Wang Qingming, Li Qiaoyi, Xu Qiuhong, Liu Yanhui, Yuan Haiming
Dongguan Maternal and Child Health Care Hospital, Dongguan Institute of Reproductive and Genetic Research, Dongguan, Guangdong 523120, China.
Zhonghua Yi Xue Yi Chuan Xue Za Zhi. 2020 Jan 10;37(1):52-56. doi: 10.3760/cma.j.issn.1003-9406.2020.01.014.
To delineate the clinical features,inheritance pattern, and genotype-phenotype correlation of a Chinese patient with a 17q25.3 duplication.
Whole exome sequencing(WES), chromosomal microarray analysis (CMA), chromosomal karyotyping and fluorescence in situ hybridization (FISH) were employed for the analysis of the proband and his family members.
A 5.7 Mb duplication at 17q25.3→qter was identified by WES and CMA in the 4-year-old boy with multiple congenital anomalies, which was classified as a clinically pathogenic variant. This duplication was confirmed by FISH, and was inherited from his unaffected mother who carried a balanced translocation. Further study revealed that his grandmother also carried the balanced translocation but had gestated three healthy children and had no abortion history. His uncle also carried the balanced translocation, while his aunt was normal.

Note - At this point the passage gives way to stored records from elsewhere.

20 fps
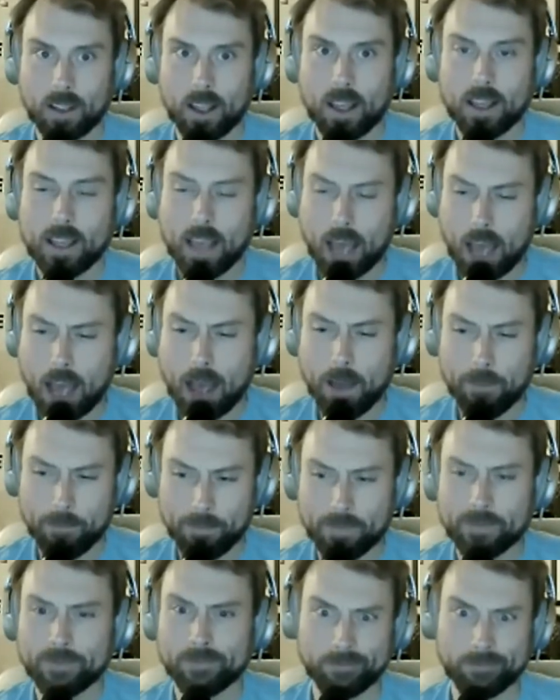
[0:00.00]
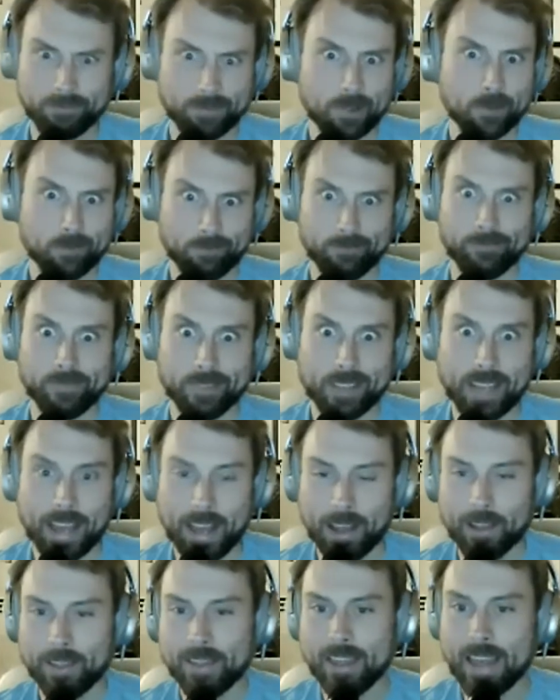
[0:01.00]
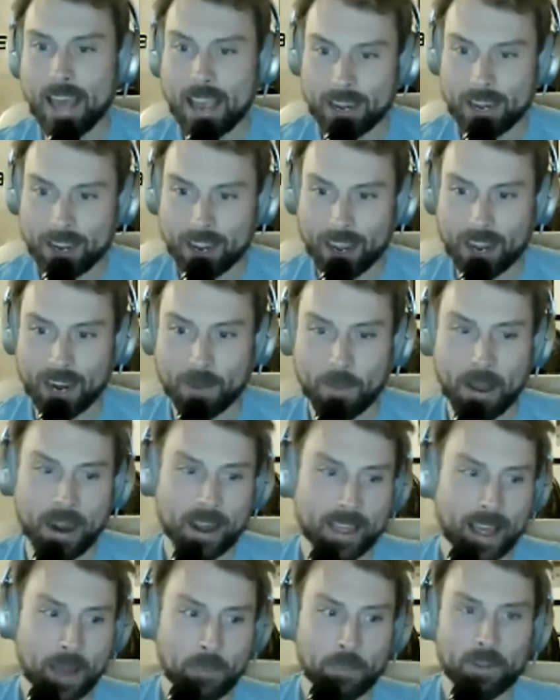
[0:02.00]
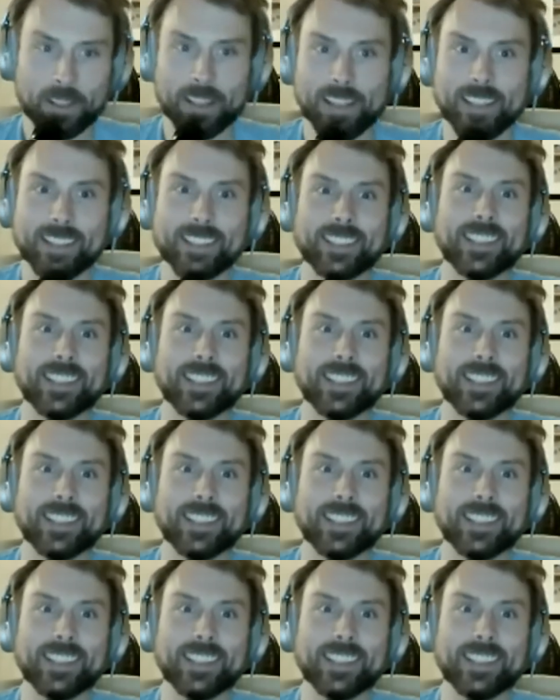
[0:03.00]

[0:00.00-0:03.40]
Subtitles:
Yeah. Yeah. Thank God I'm out of that place.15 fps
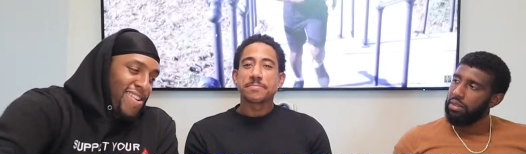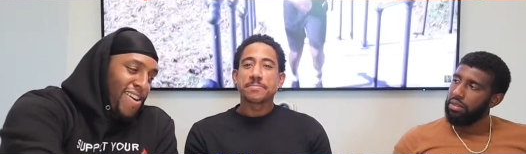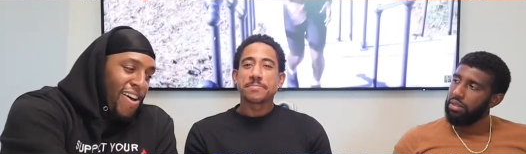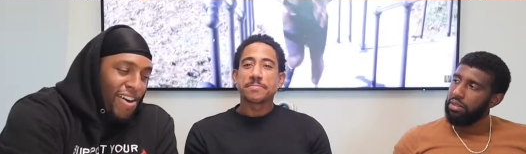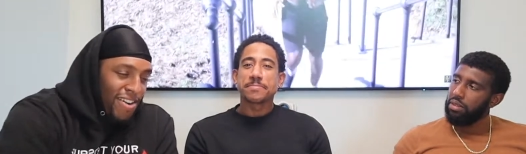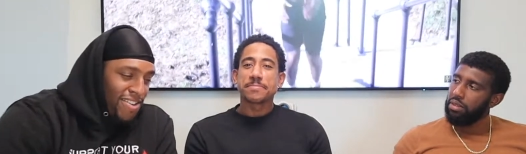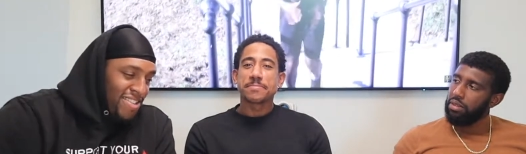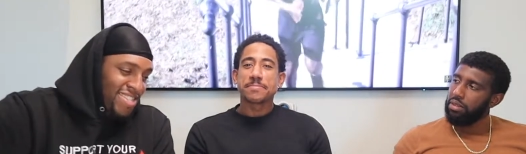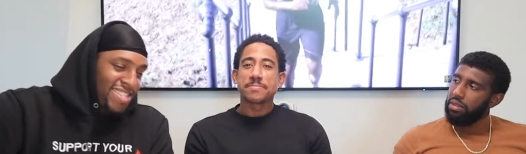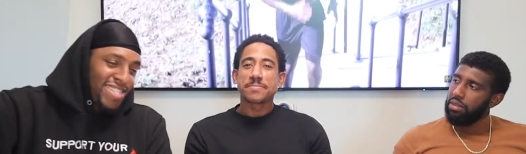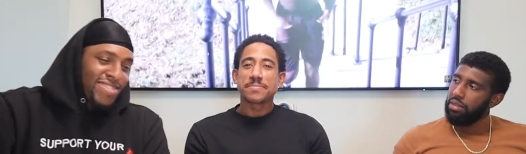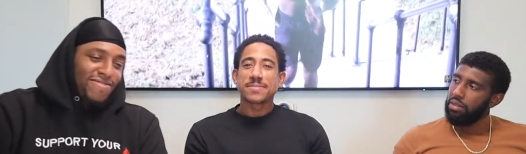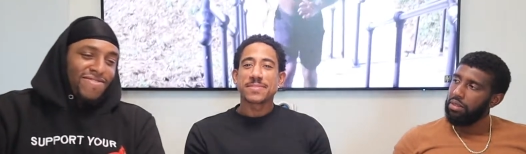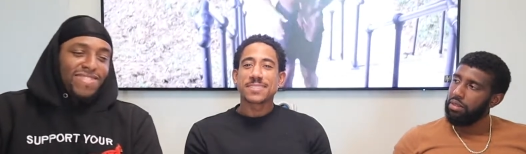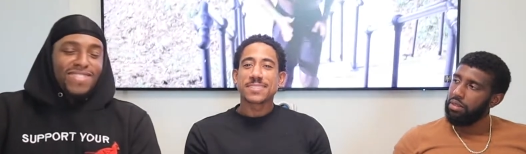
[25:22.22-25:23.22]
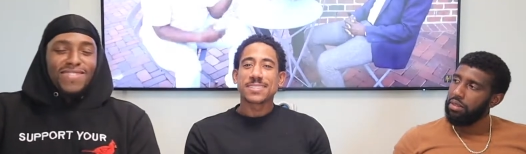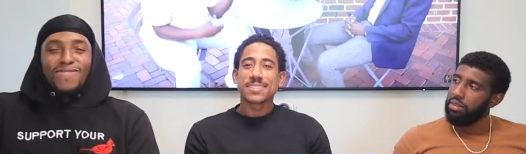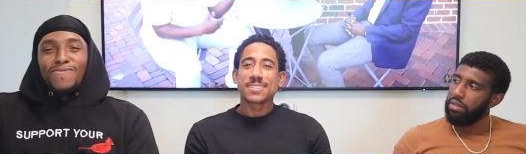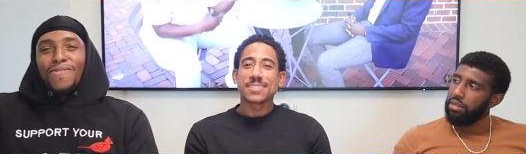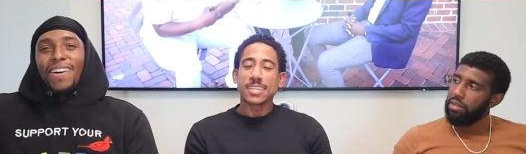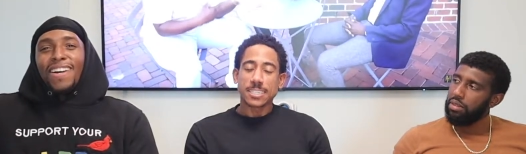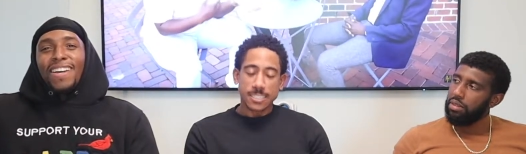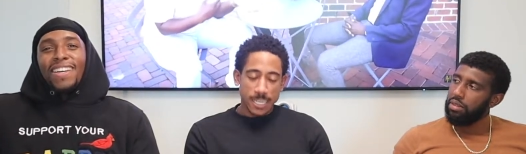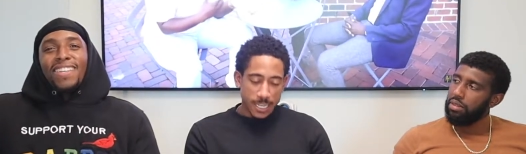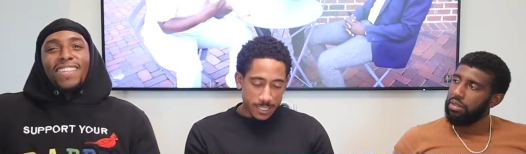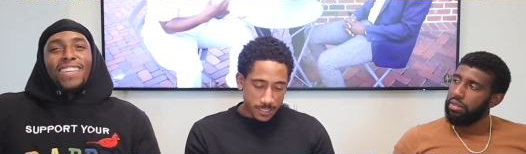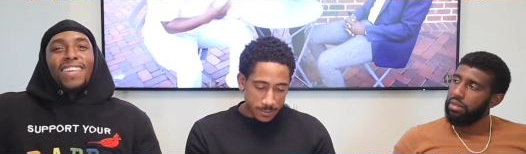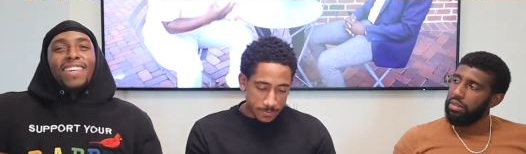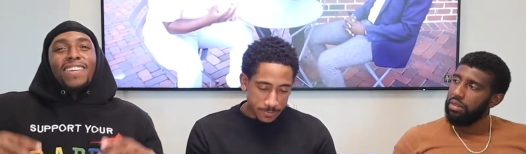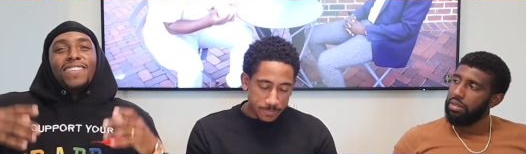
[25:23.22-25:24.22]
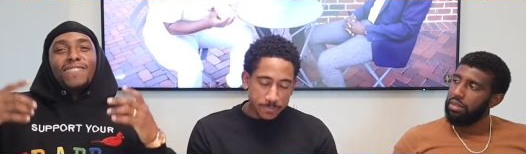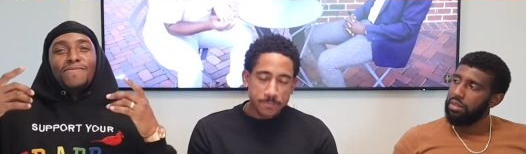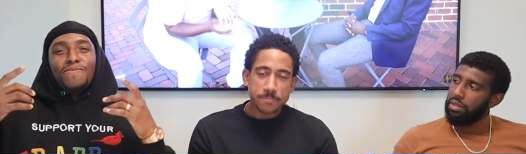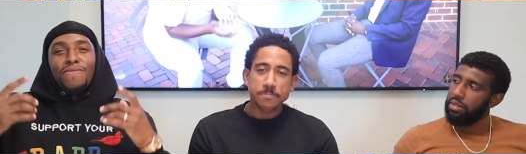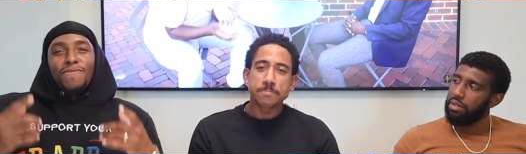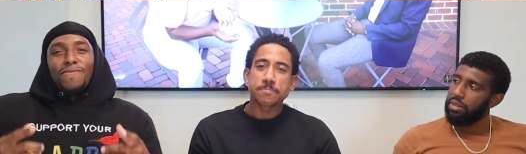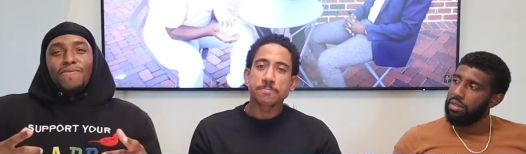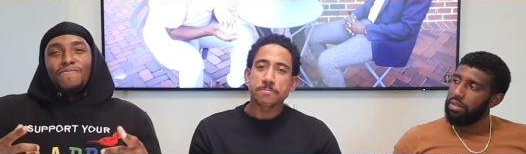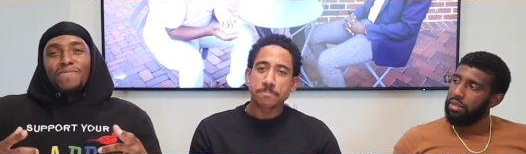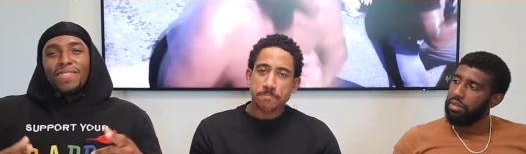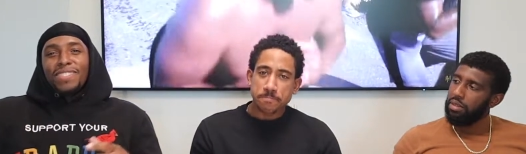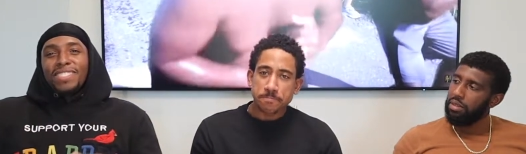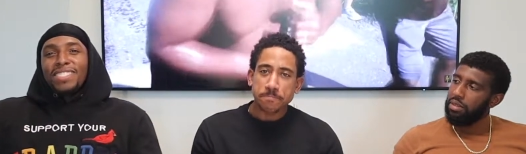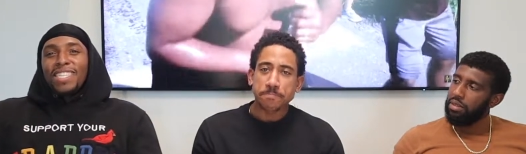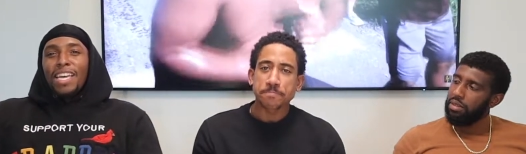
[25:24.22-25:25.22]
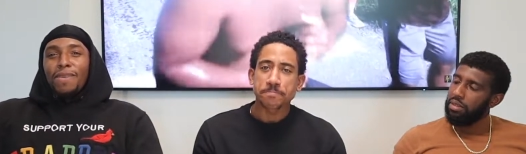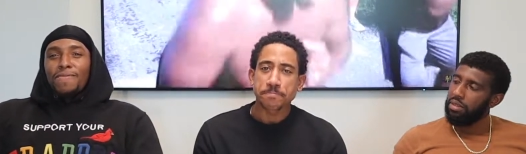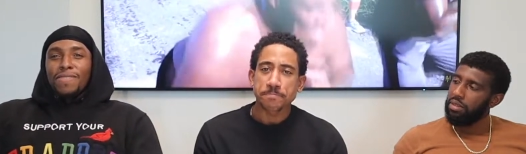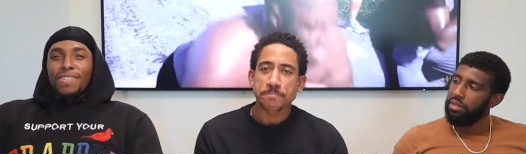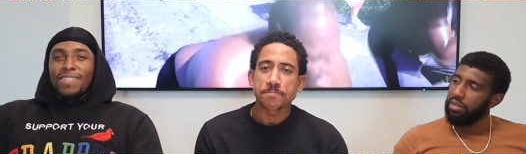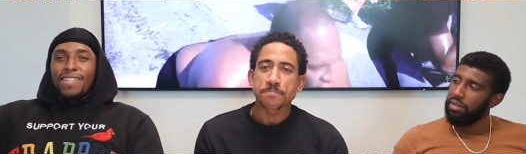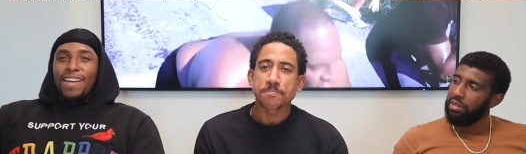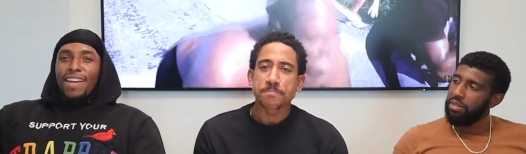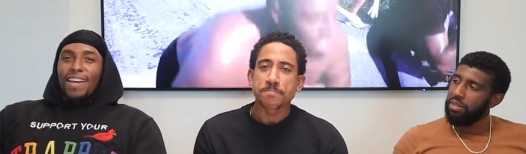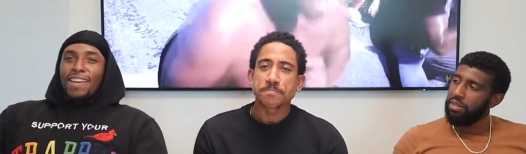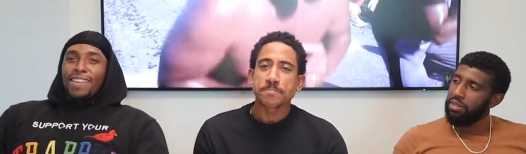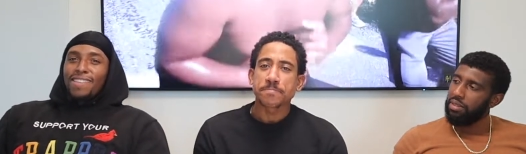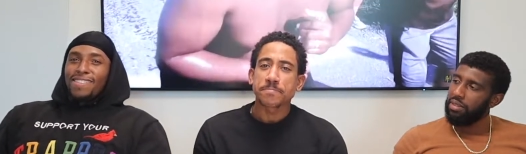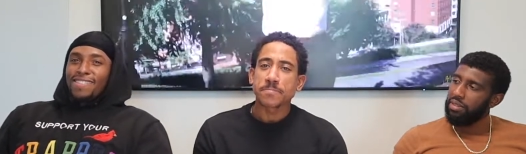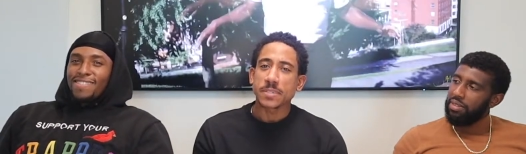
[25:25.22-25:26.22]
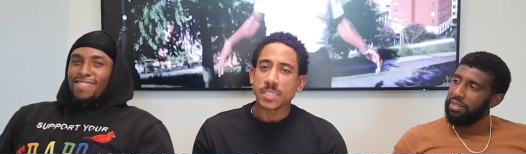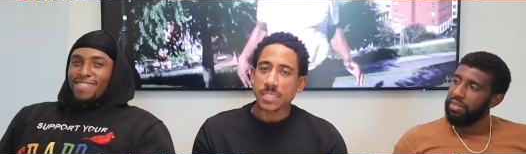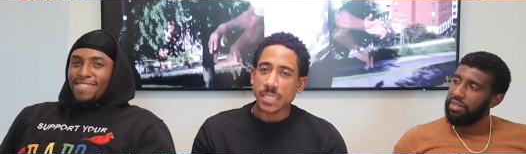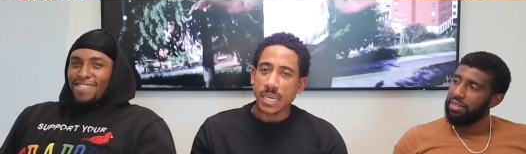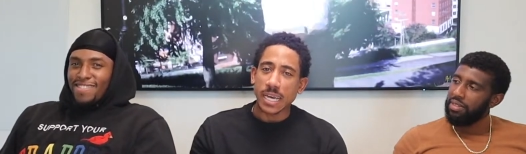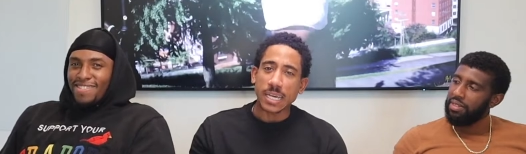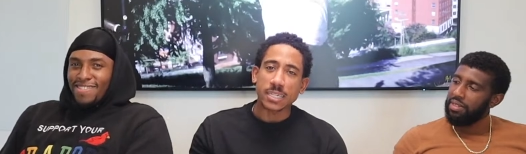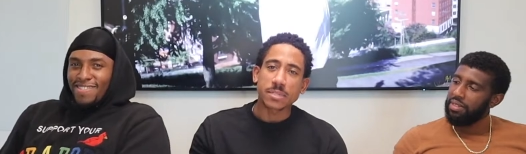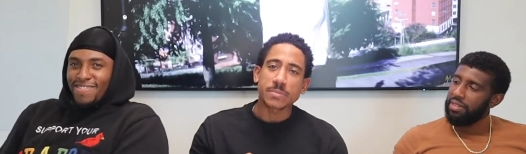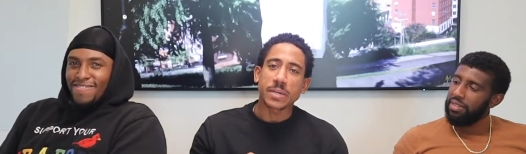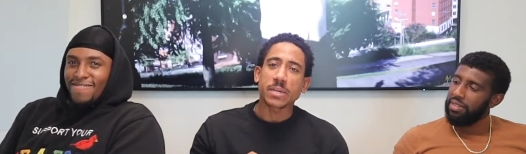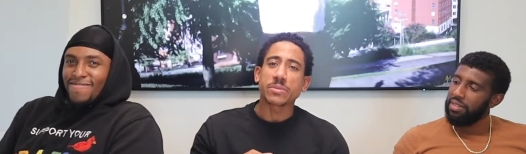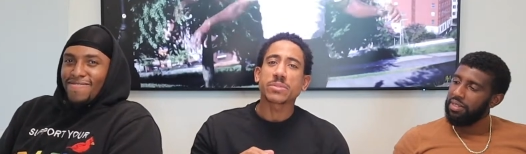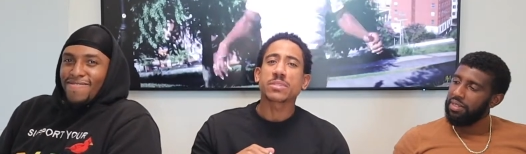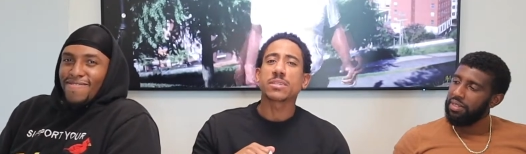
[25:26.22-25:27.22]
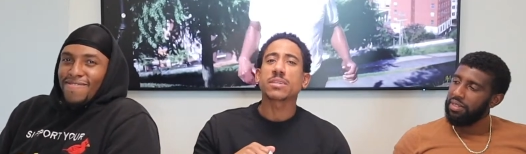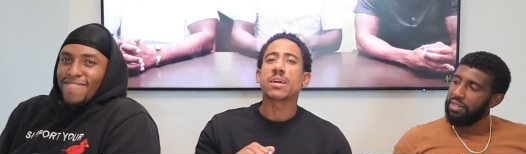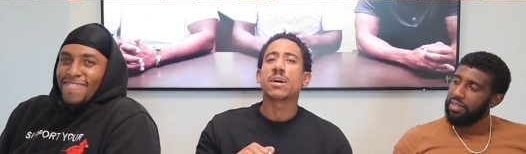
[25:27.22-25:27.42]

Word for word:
Speaker 1: All of these reasons why.
Speaker 2: Exactly.
Speaker 1: Be a champion, all right?
Speaker 2: Exactly, man. We'll see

Above results have enriched the clinical phenotypes of 17q25.3 duplication. Genetic counseling was provided for the family. P4HB, ACTG1, BAIAP2 and TBCD genes may underlie the clinical features for the 17q25.3 duplication.
明确一名患有17q25.3重复的中国患者的临床特征、遗传模式及基因型-表型相关性。
采用全外显子组测序(WES)、染色体微阵列分析(CMA)、染色体核型分析及荧光原位杂交(FISH)对先证者及其家庭成员进行分析。
通过WES和CMA在这名患有多种先天性异常的4岁男孩中鉴定出17q25.3→qter区域存在5.7 Mb的重复,该重复被分类为临床致病变异。此重复通过FISH得以证实,且遗传自其未受影响的母亲,其母亲携带平衡易位。进一步研究发现,他的祖母也携带平衡易位,但已孕育三个健康子女且无流产史。他的叔叔也携带平衡易位,而他的姑姑正常。
上述结果丰富了17q25.3重复的临床表型。为该家庭提供了遗传咨询。P4HB、ACTG1、BAIAP2和TBCD基因可能是17q25.3重复临床特征的潜在原因。